Around dark, the students remaining at Southmoore, all but inaccessible, were loaded onto a bus for a ride to a nearby church to meet their parents. My mama loaded two of her students into her car. Police led the caravan past destroyed neighborhoods.

"I'm gonna kill this damn tornado," one of her boys kept saying. "Look at what it's done."

The other was silent. When she parked and went to help him out, his face was streaked with tears.

• • •

Oklahoma is OK, and full of people who desperately want you to believe that, even if this was the third tornado since 1999 to rake through a relatively small suburb.

"Moore is either the unluckiest town in America," wrote Berry Tramel, a columnist for the Daily Oklahoman, "or atmospherically draws tornadoes like no other place on Earth."

I've watched them all on TV from other states.

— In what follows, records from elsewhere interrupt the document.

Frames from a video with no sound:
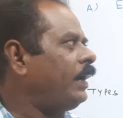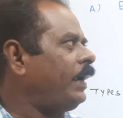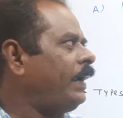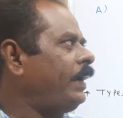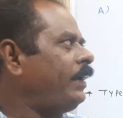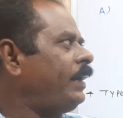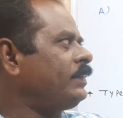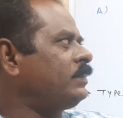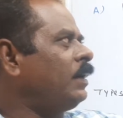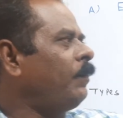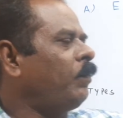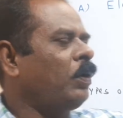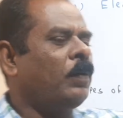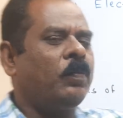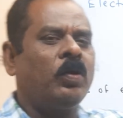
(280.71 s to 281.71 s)
And
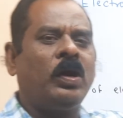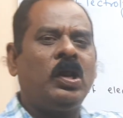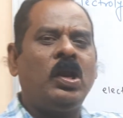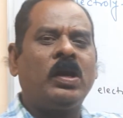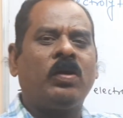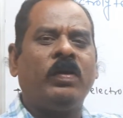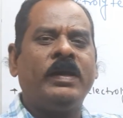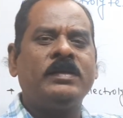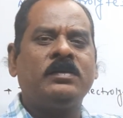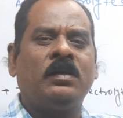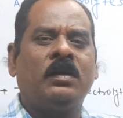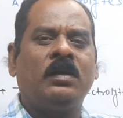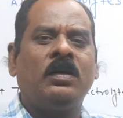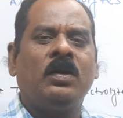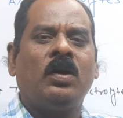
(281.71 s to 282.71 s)
example of non-electrolyte
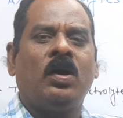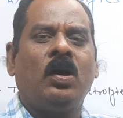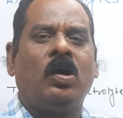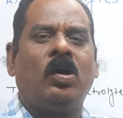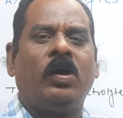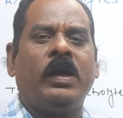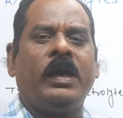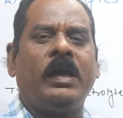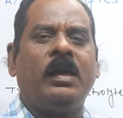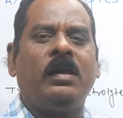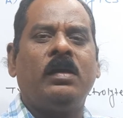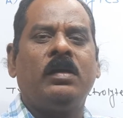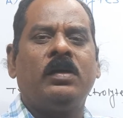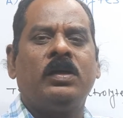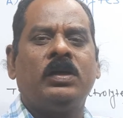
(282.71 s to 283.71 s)
is a oil,
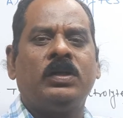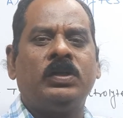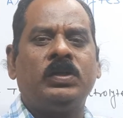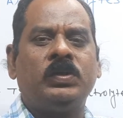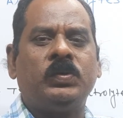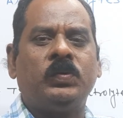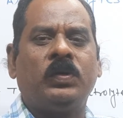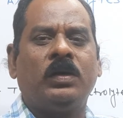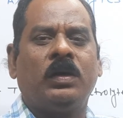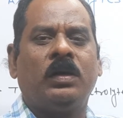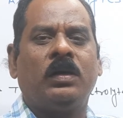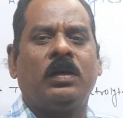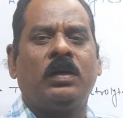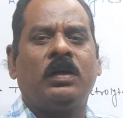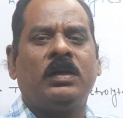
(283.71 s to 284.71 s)

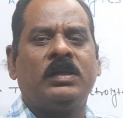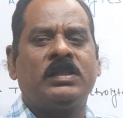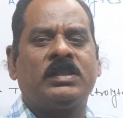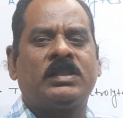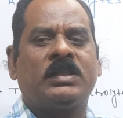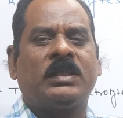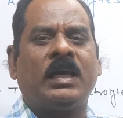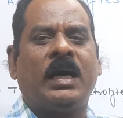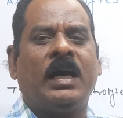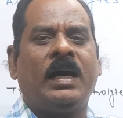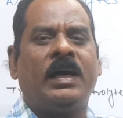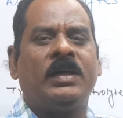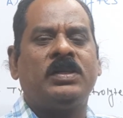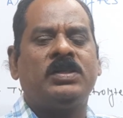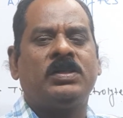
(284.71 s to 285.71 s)
sugar,
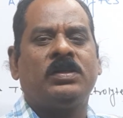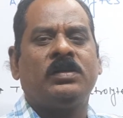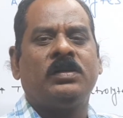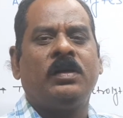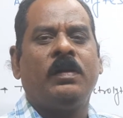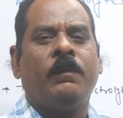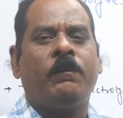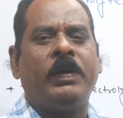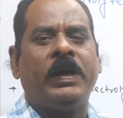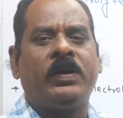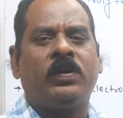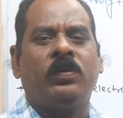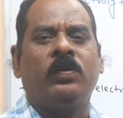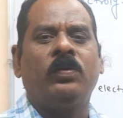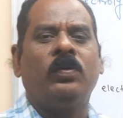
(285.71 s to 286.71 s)
starch,
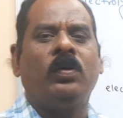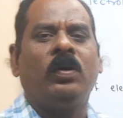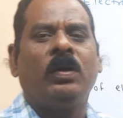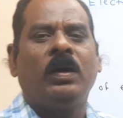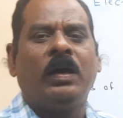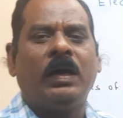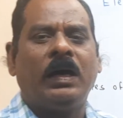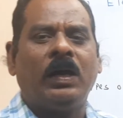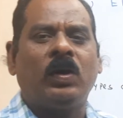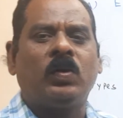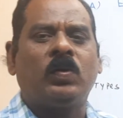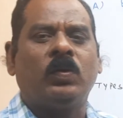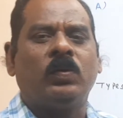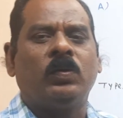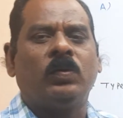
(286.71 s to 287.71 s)
petrol,
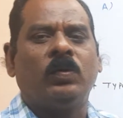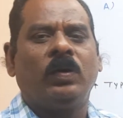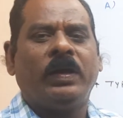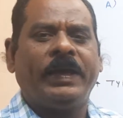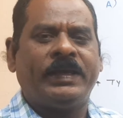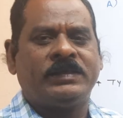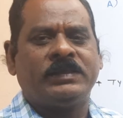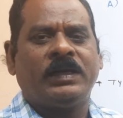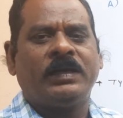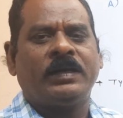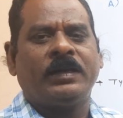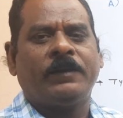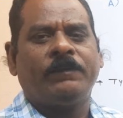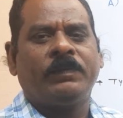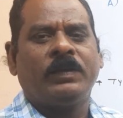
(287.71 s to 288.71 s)
alcohol,
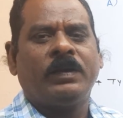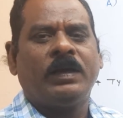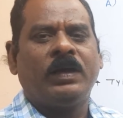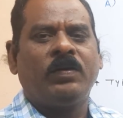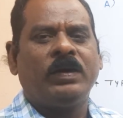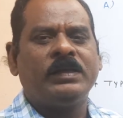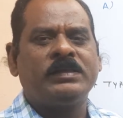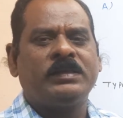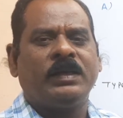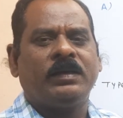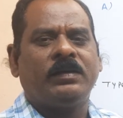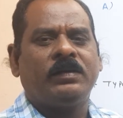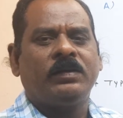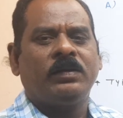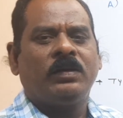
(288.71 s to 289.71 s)
etc. I don't
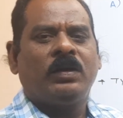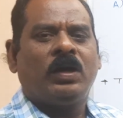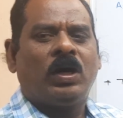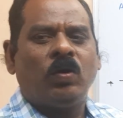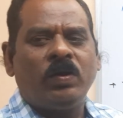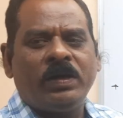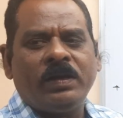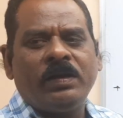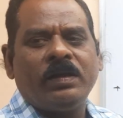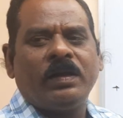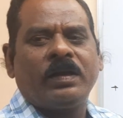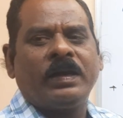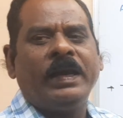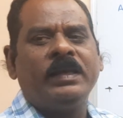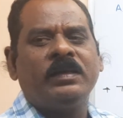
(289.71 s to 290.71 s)
understand. How to
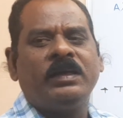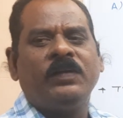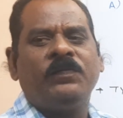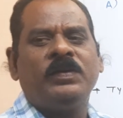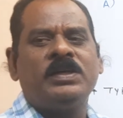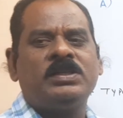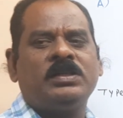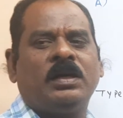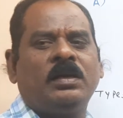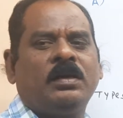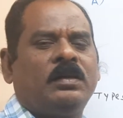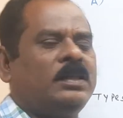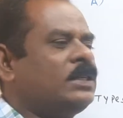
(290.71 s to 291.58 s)
write the definition?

On CNN, in '99, I saw a familiar face running through the rubble of a destroyed neighborhood. It was my best friend, Derek Burleson, looking for his sister in mud-covered shoes.

Moore is a little too big for everybody to know everybody, but everybody can at least find everybody in a yearbook.

• • •

On Tuesday morning, Anya was washing the mud off her shoes when she found a splinter stuck through the sole. She pulled it out and ran her fingers over it, a tiny piece of somebody's house, a house that's not there anymore, washed down the drain.

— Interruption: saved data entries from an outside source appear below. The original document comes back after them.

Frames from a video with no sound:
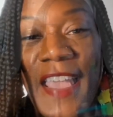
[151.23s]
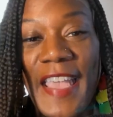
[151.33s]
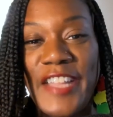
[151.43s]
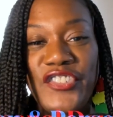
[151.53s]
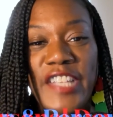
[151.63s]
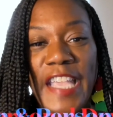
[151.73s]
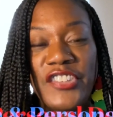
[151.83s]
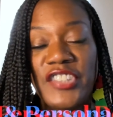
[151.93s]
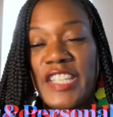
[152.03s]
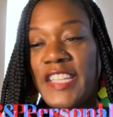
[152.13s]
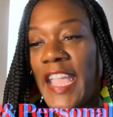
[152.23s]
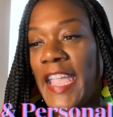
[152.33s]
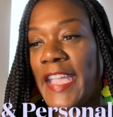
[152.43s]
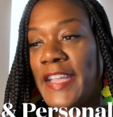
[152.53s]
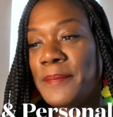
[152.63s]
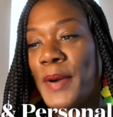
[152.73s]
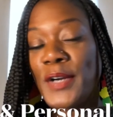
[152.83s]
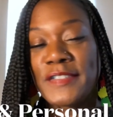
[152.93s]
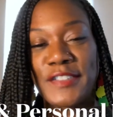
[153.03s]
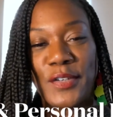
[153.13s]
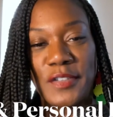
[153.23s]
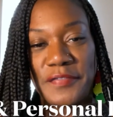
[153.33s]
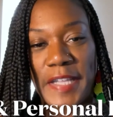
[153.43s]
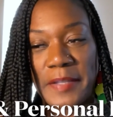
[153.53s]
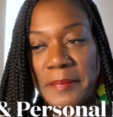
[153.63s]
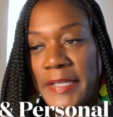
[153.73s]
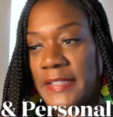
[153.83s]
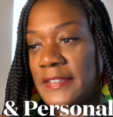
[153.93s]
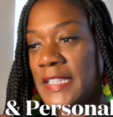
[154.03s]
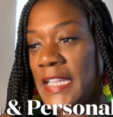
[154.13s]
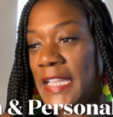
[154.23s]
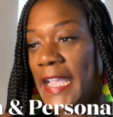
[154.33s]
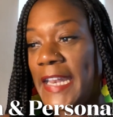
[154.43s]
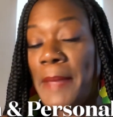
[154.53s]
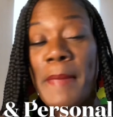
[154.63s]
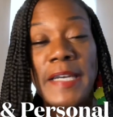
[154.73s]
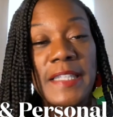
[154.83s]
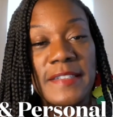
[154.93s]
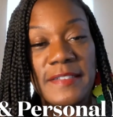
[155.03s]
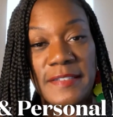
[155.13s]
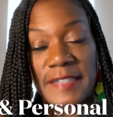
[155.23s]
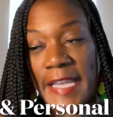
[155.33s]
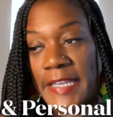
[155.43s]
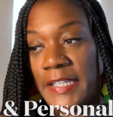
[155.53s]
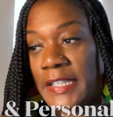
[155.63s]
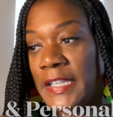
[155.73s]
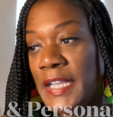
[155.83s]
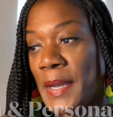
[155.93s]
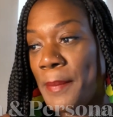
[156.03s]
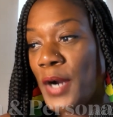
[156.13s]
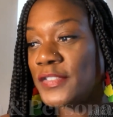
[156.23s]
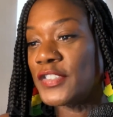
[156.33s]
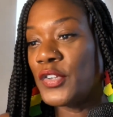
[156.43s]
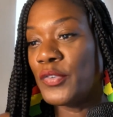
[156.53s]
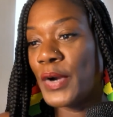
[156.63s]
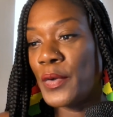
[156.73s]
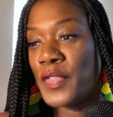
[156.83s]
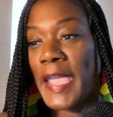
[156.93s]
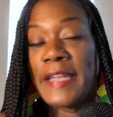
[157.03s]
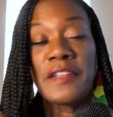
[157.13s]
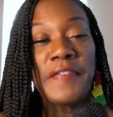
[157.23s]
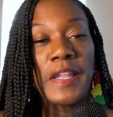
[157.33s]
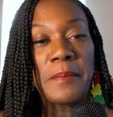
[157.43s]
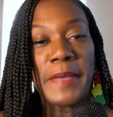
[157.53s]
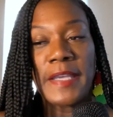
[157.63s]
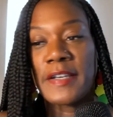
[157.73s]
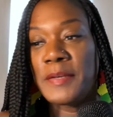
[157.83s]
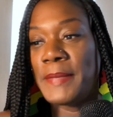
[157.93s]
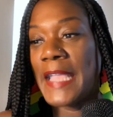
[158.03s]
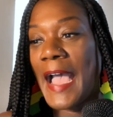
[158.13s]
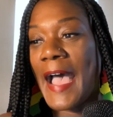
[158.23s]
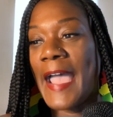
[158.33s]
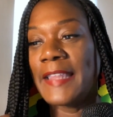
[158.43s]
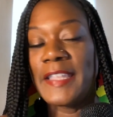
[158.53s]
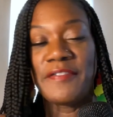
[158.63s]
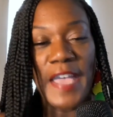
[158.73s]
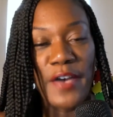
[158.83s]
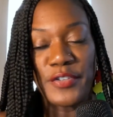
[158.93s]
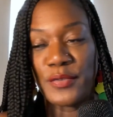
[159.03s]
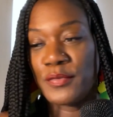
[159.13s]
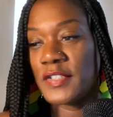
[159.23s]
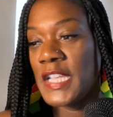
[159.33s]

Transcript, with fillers: Education and personal development. In a moneyless society, personal growth and development could be highly valued.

"I feel like everything is wrong," she said. "My house should've been gone. I was going to die. But I woke up and the house is still here. I'm still here."

• • •

On Wednesday morning, my brother Blake and I found Willa raking shingles and sticks and pieces of patio furniture into piles on her lawn. At 87, she still works hard. She'd already found a collection of photographs. Two girls in front of the Eiffel Tower. A baby in a bouncy seat. She thought the photo of kids playing in their back yard looked familiar.

"Don't you recognize them?" she asked. We didn't.

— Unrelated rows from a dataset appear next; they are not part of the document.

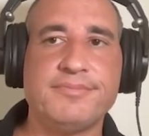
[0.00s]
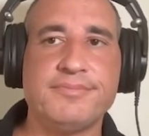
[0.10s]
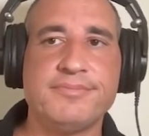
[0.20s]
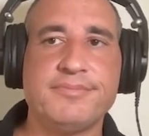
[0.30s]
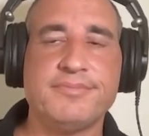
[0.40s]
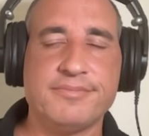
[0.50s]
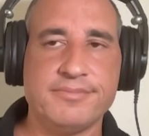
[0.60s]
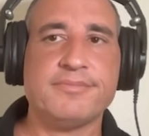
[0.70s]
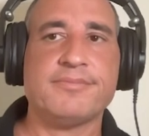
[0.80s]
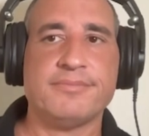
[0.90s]

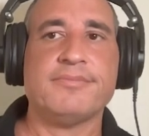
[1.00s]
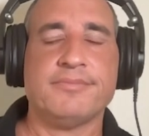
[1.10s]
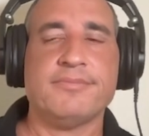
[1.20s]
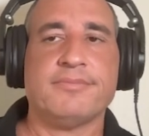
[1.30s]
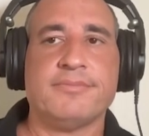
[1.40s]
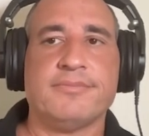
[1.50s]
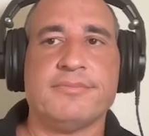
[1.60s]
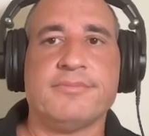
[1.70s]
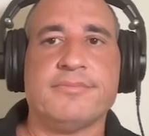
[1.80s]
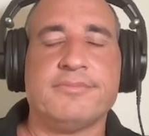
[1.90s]

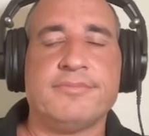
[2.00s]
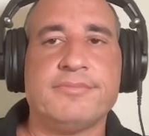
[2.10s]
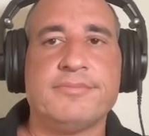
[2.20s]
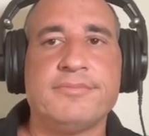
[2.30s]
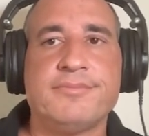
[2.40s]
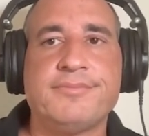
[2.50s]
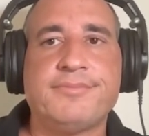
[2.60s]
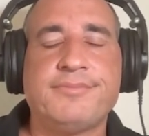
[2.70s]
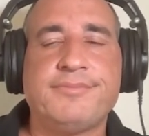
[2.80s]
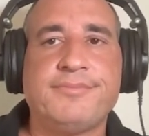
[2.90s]

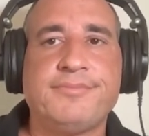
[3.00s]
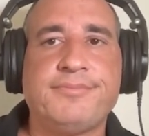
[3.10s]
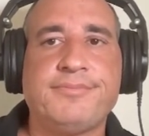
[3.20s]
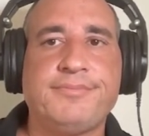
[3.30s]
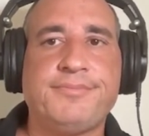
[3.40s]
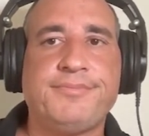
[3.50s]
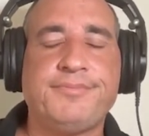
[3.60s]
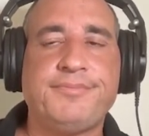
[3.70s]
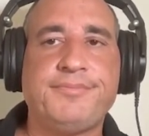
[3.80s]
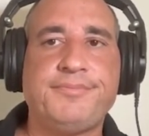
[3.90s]

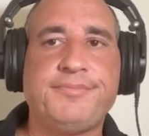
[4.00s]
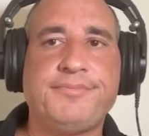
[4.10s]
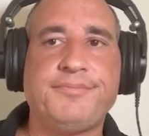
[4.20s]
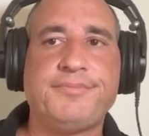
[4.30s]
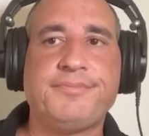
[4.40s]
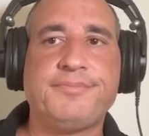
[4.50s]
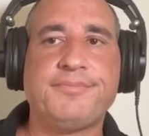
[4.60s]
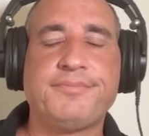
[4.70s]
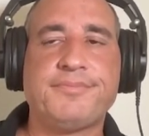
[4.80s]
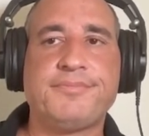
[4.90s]

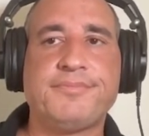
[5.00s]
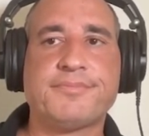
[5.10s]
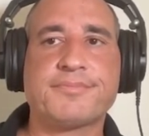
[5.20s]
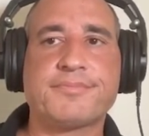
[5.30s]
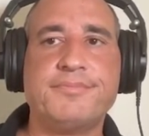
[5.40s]
This person isn't speaking.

She mentioned that the crowd in her cellar Monday was multicultural, and that they had hugged. She's from the old school. Blake and I smiled.

I climbed onto the roof of her house, like I did when I was young. Stuck in the high branches of her mulberry tree was a newspaper obituary for Sonny Bono, who died in 1998. I tried to picture the person who clipped it and tucked it away for 15 years. That's the tragedy of a mean storm. If you're lucky enough to live, it can still strip your memories. Those zombies sitting out on their scraped-clean slabs aren't mourning the building, but what was inside.

Across the street, you could see a thousand volunteers raking debris from the Moore Cemetery. Volunteer chain-saw men, more valuable than a dozen politicians, cutting trees. People from all over the region, helping to prepare a spot for the recent dead.

Blake knew one of them. Megan Billingsley Futrell, who died with her 4-month-old infant, Case, in a walk-in cooler at the 7-Eleven down the street.

Back home, we dug through an old yearbook and found a picture of Megan and Blake. They're about 4, dressed up for a homecoming in 1989. He was the crown bearer, she the flower girl. We put it back on the shelf with the rest in this town where it all seems so vulnerable.